His poetry is down-to-earth, conversational. But Belford’s self-description as an autodidact—poetically or otherwise—should not be construed as a marker of unsophistication. Here is an ecologically-minded poet whose complex thought arises not only from scientific knowledge of ecosystems, geology, microbiology, and genetics, but also—and more importantly—from a lifetime of observing and meditating on the intricate connections between land and its inhabitants. And in Decompositions, Belford voices his seasoned understanding of the natural world and the human pressures that transform it. It’s poetry that has been decades in the ripening: rooted in long experience, enlightened by keen awareness, and expressed with an original and quietly compelling poetic sensibility.
I’m fascinated by the uniqueness of Belford’s poetic voice in comparison to that of many contemporary nature poets. And I think it’s important to understand what sets his work apart because of a set of expectations that readers (including myself) may bring to nature poetry and its more current rubric, eco-poetry. So first: what his approach to nature poetry is not.
Nature poetry can dazzle with lavish description and linguistic pyrotechnics, but in contrast to poets who offer the reader an epiphany of place recognition, Belford asks,
says good writing conveys
a strong sense of place?
Belford is wary of the type of “possessive poem” that attempts to capture its object through descriptive details:
The aggressive impulses of
the lyric load the details
of the story with what seems
to be a post-dating hangover.
Tongue in cheek, Belford suggests that, perhaps counter-intuitively, a poetics of descriptive infatuation might have a numbing effect as one becomes inebriated with the language that tries more to “capture” the lover than to explore and cultivate a mutual partnership.
Also, some nature poets are inclined to forewarn and prescribe, but for Belford,
The apparent attempts at
moral instruction from poets
who do not own their own
lives makes me think that about
is control, which is why I’m
not convenient, and more
temporary, why I long to be
idle and purposely dormant,
and accelerate from
those empty places country
does not allow escape from.
Inconvenient indeed, if what a reader seeks is use-value to adorn an ideological or political banner. Belford’s poetry resists the easy sound byte and knee-jerk emotions about nature that may find themselves subservient to causes.

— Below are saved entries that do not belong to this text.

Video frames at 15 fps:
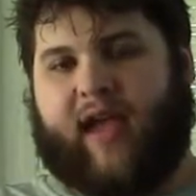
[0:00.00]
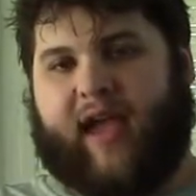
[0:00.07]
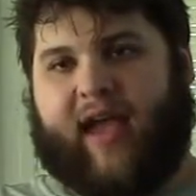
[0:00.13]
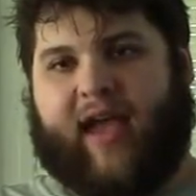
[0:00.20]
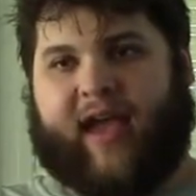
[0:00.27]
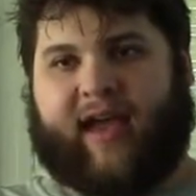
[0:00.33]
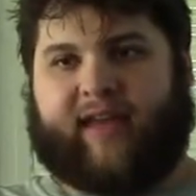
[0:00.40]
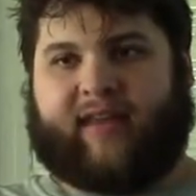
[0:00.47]

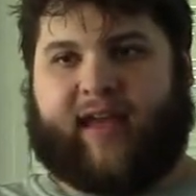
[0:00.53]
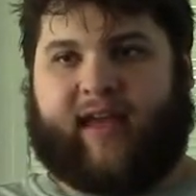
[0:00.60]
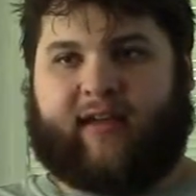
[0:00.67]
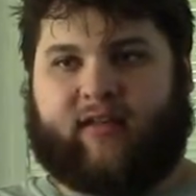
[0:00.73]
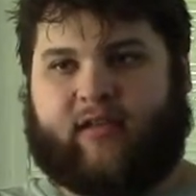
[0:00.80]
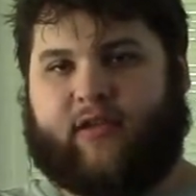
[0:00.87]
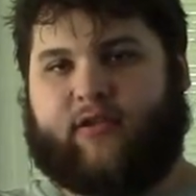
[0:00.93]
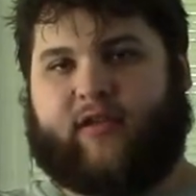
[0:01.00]
and I
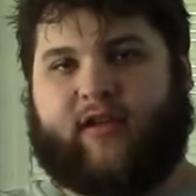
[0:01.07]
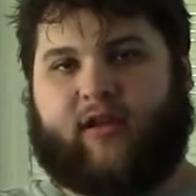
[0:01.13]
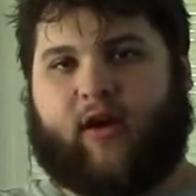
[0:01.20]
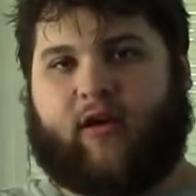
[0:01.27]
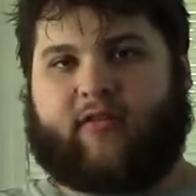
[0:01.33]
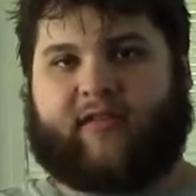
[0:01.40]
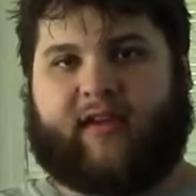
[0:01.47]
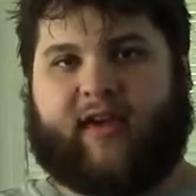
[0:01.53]
glued it
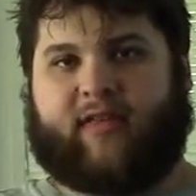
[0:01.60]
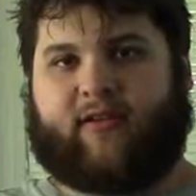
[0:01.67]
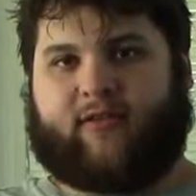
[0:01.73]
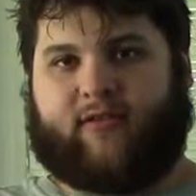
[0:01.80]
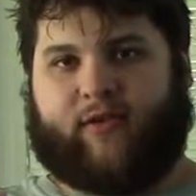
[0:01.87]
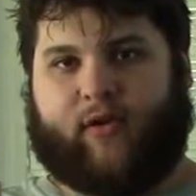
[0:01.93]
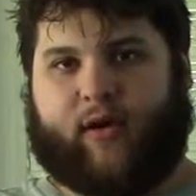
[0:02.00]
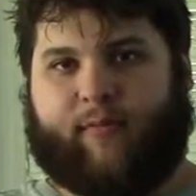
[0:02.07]
all together
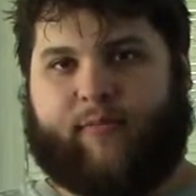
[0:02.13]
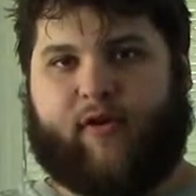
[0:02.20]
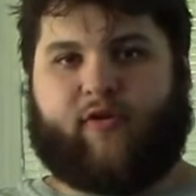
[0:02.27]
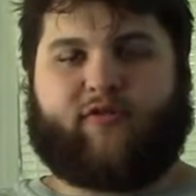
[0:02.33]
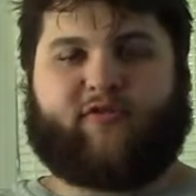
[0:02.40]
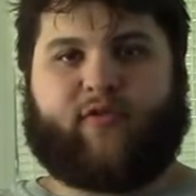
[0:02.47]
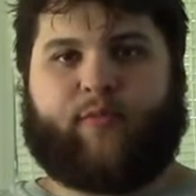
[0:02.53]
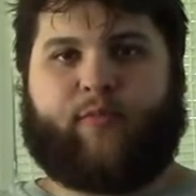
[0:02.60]
to a
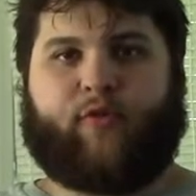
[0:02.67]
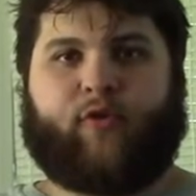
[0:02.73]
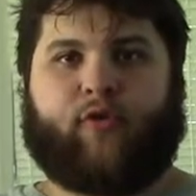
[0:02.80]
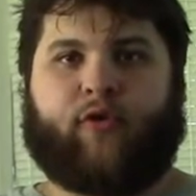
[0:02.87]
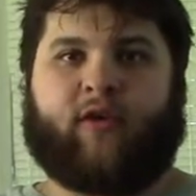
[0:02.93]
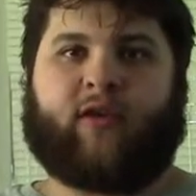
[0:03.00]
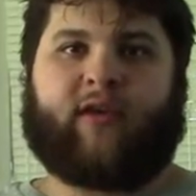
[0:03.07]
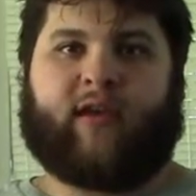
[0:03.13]
poster
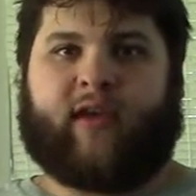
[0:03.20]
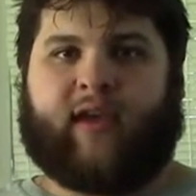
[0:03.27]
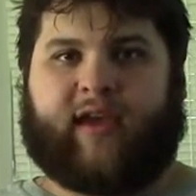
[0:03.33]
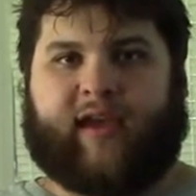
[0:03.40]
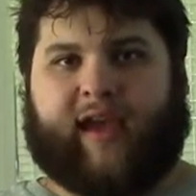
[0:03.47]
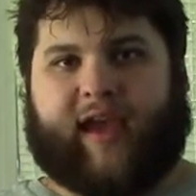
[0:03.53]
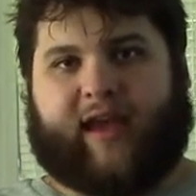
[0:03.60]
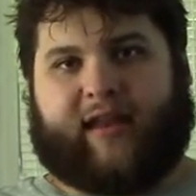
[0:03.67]
board
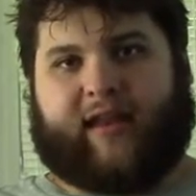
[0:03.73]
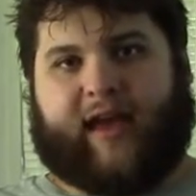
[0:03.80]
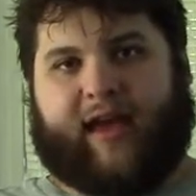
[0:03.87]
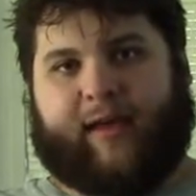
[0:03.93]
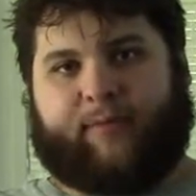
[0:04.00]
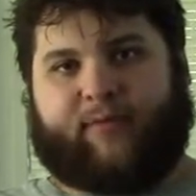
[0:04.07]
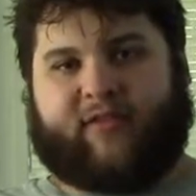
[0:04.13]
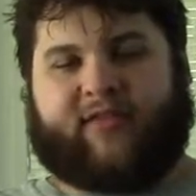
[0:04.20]
and
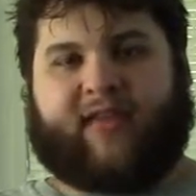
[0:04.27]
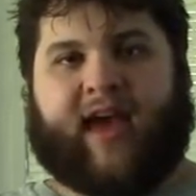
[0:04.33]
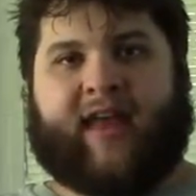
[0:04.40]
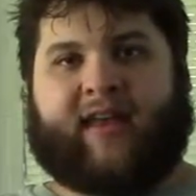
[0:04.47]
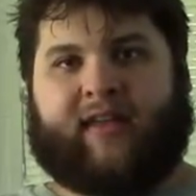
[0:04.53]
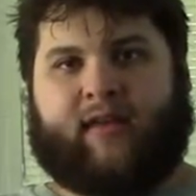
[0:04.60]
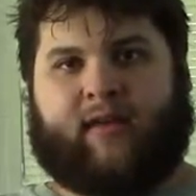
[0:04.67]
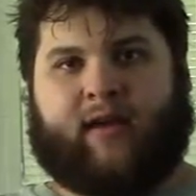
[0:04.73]
I put
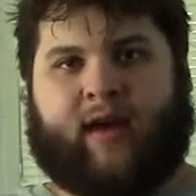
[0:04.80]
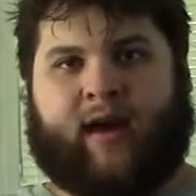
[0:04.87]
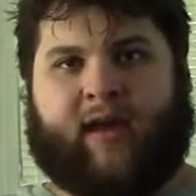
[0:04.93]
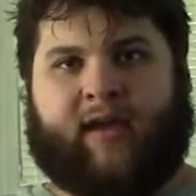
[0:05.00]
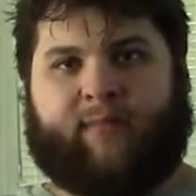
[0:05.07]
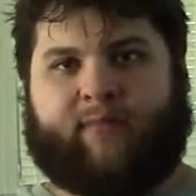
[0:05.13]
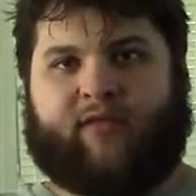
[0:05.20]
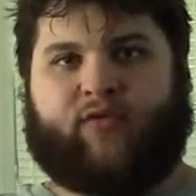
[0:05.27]
that uh,
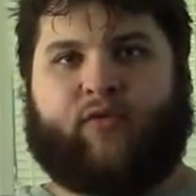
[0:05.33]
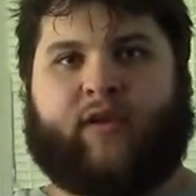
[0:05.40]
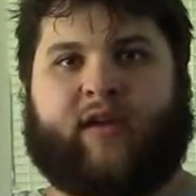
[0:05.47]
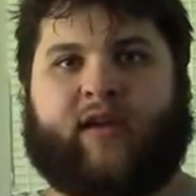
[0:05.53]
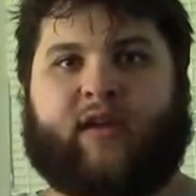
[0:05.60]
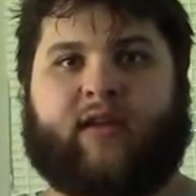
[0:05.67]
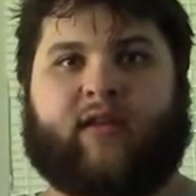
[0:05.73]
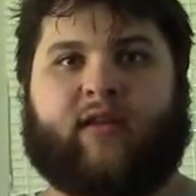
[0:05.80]
in
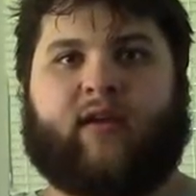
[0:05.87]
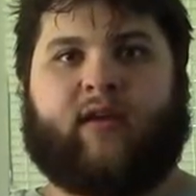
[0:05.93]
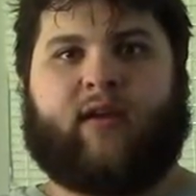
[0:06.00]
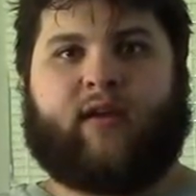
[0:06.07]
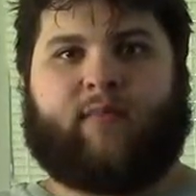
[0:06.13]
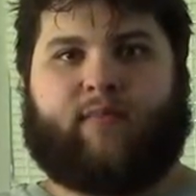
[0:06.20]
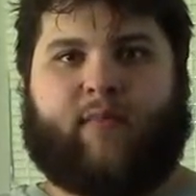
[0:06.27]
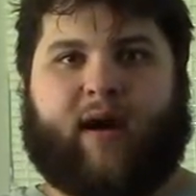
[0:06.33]
between
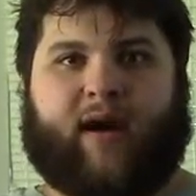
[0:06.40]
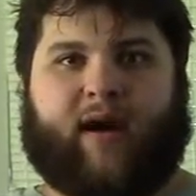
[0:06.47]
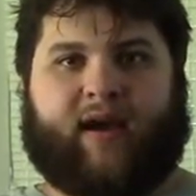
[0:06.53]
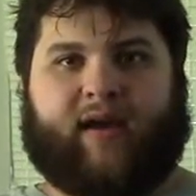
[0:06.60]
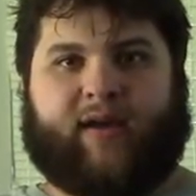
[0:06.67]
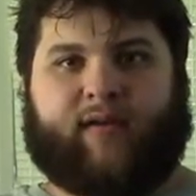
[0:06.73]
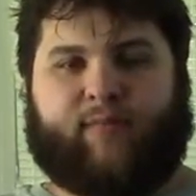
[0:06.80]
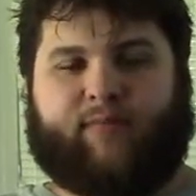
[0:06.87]

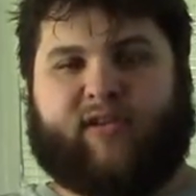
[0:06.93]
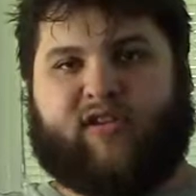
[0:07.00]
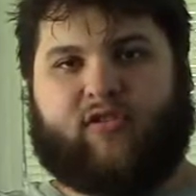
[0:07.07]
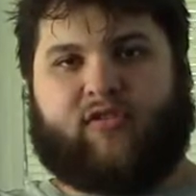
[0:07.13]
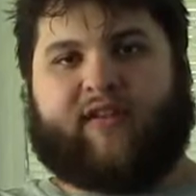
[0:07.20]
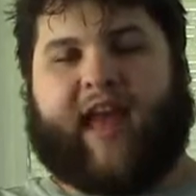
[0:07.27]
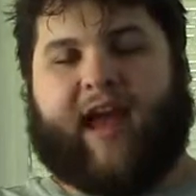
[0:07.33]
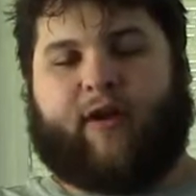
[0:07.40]
my computer
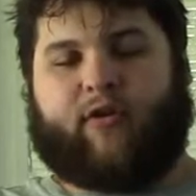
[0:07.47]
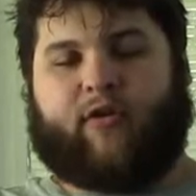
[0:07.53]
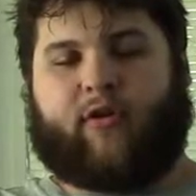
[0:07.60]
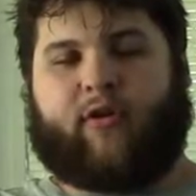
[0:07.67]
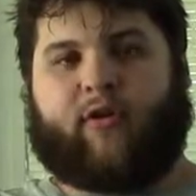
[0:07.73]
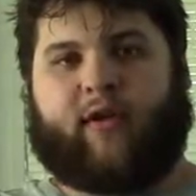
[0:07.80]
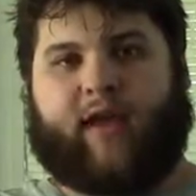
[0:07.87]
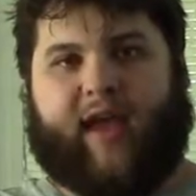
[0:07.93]

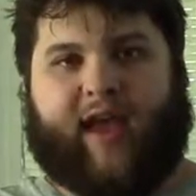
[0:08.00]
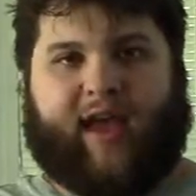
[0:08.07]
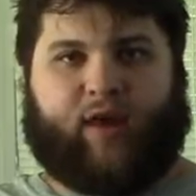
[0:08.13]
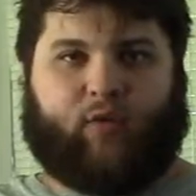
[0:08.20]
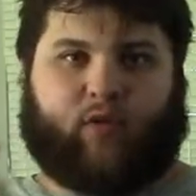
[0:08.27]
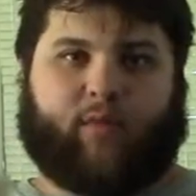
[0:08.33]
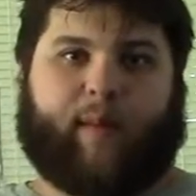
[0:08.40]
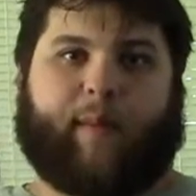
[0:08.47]
tower
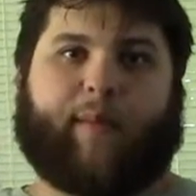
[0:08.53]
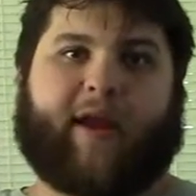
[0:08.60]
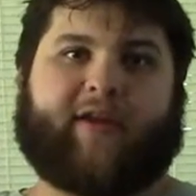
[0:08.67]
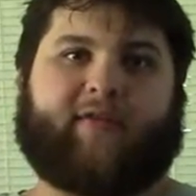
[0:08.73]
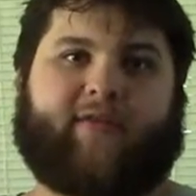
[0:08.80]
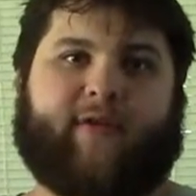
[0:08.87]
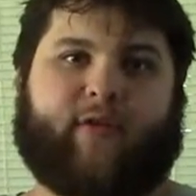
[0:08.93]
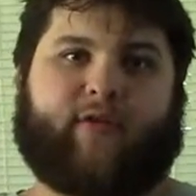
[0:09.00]
and where my
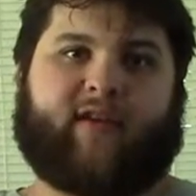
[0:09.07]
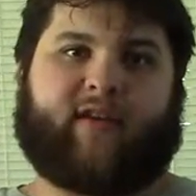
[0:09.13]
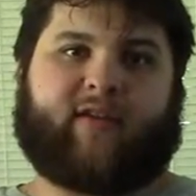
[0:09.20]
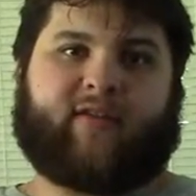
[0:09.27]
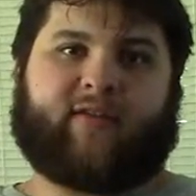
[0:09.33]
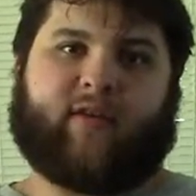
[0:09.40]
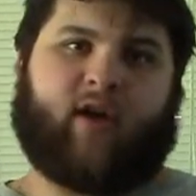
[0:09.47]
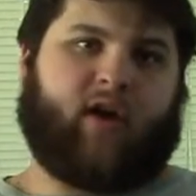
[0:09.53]
microphone
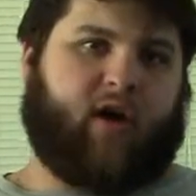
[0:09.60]
is.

And nature poetry can lament lost Arcadias. But Belford renounces idyllic worlds that never existed anyway:
It’s best to blink and learn to forget
if it’s arcadia or aecidia, best to be
happy, and forget the topological terms
of day, the derivatives of night, and
let the pre-existing ideal slip your mind
and be bygone, and accommodate
the misfit. Images are nomadic.
In short, Belford isn’t so much interested in generating a sense of wonder about nature, in offering artificially-imaged nature as “a lifestyle Photoshop retouches,” or in engendering a feeling of melancholy or moral outrage about ecological disruption. This is not eco-poetry with an agenda. Belford’s more concerned with exploring with open mind the entanglements of nature (wild or channelled) and human perception, language (including poetic language) and social interactions. And in these explorations, “misfits” are not anomalies, and images—being the product of brains whose plasticity mirrors nature’s own continual shiftings—are not stable.

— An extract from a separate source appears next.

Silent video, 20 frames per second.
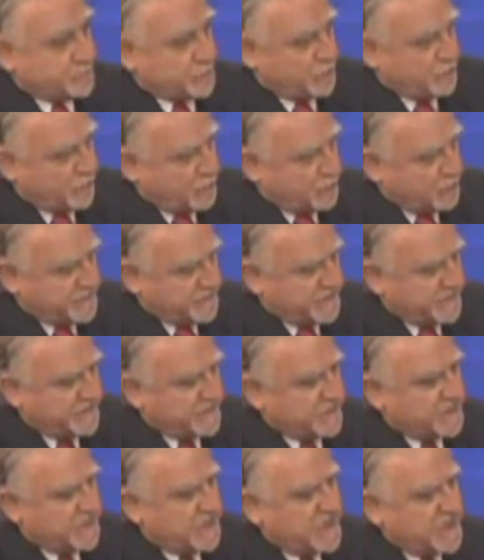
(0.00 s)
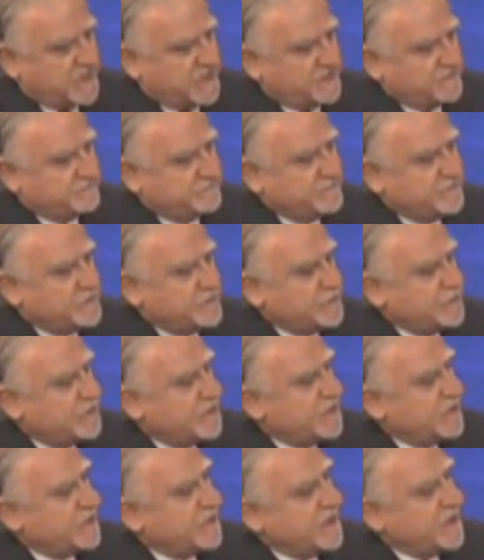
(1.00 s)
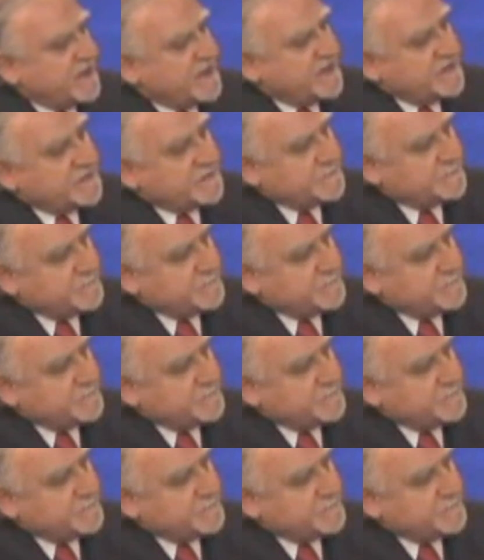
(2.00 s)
prolonging life, and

“Inter-connectedness” has become an ecological cliché, a vague truism for the web of dependence linking natural phenomena. As Belford questions his relation to his natural surroundings, he avoids such easy sentiments (which might arise from an “about” branch of nature poetry) by meditating on processes of evolution and genetics:
[T]he type of contact I lived was not
a food, or family, or animal contact route,
but evolved from a common ancestor.
His relation to nature doesn’t so much resemble the unthinking and likely accidental “contact route” followed by the spread of pathogens. It’s more like a feeling of relatedness to other beings through the genetic links of common ancestry. He describes his genes as having descended from
an old sequence recopied upstream
in a new strand that follows flooding
and I’m good at attaching to surfaces.
His arrival from distant ancestors is a traversal of nature in time that recognizes his (literal) inter-relatedness with all beings by virtue of his descent downstream, “follow[ing] flooding,” from common ancestors. Although this kind of genetic transmission is “vertical” in the biological sense of descent from parent to offspring, Belford emphasizes the horizontal links with other beings, forged by common ancestry. He views distant cousins on the tree of life as important a part of his family as great grandparents.

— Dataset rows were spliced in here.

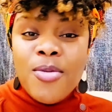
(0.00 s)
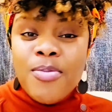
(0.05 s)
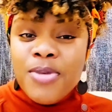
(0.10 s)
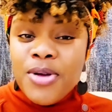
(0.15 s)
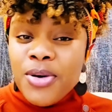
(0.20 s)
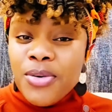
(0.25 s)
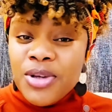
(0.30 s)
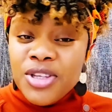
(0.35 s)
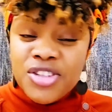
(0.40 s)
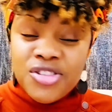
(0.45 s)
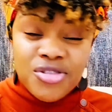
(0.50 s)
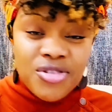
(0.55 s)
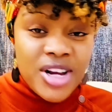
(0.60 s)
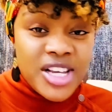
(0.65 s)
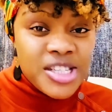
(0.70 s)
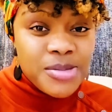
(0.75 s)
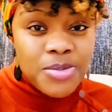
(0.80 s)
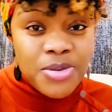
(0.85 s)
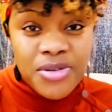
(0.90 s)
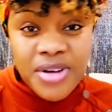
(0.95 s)
helping with
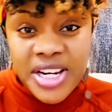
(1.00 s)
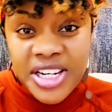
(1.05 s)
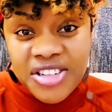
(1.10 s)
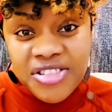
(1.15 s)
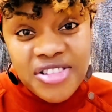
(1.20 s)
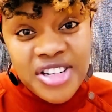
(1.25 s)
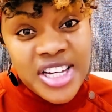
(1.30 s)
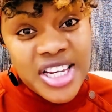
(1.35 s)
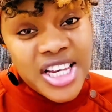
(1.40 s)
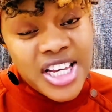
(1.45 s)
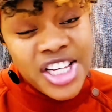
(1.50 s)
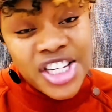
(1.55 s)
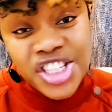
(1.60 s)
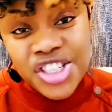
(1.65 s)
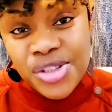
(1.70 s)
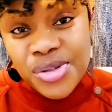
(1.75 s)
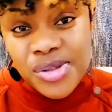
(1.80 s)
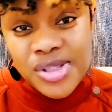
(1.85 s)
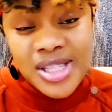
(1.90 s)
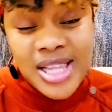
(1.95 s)
respiratory
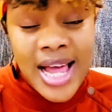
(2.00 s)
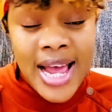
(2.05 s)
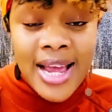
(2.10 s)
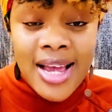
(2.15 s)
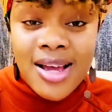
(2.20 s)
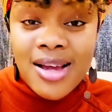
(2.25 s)
issues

He also portrays his existence in the world in horizontal terms: he “attach[es] to surfaces” and
integrat[es] in through recombinations
as a naked piece of DNA in the environment,
not passed vertically
from generation to generation,
but by means of the conjugation of plasmids
into the occupation of the new.
The metaphors of horizontal and vertical genetics offer a distinction that is important to Belford’s outlook. Vertical genetic transfer represents the line of ancestry from which each living being has descended. An emphasis on the vertical thus prioritizes one’s own familial lineage, as opposed to recognizing one’s relatedness to species that branched off from our own line. The image of verticality makes it easier to conceptualize homo sapiens as having a unique and special rank at the pinnacle of the evolutionary tree.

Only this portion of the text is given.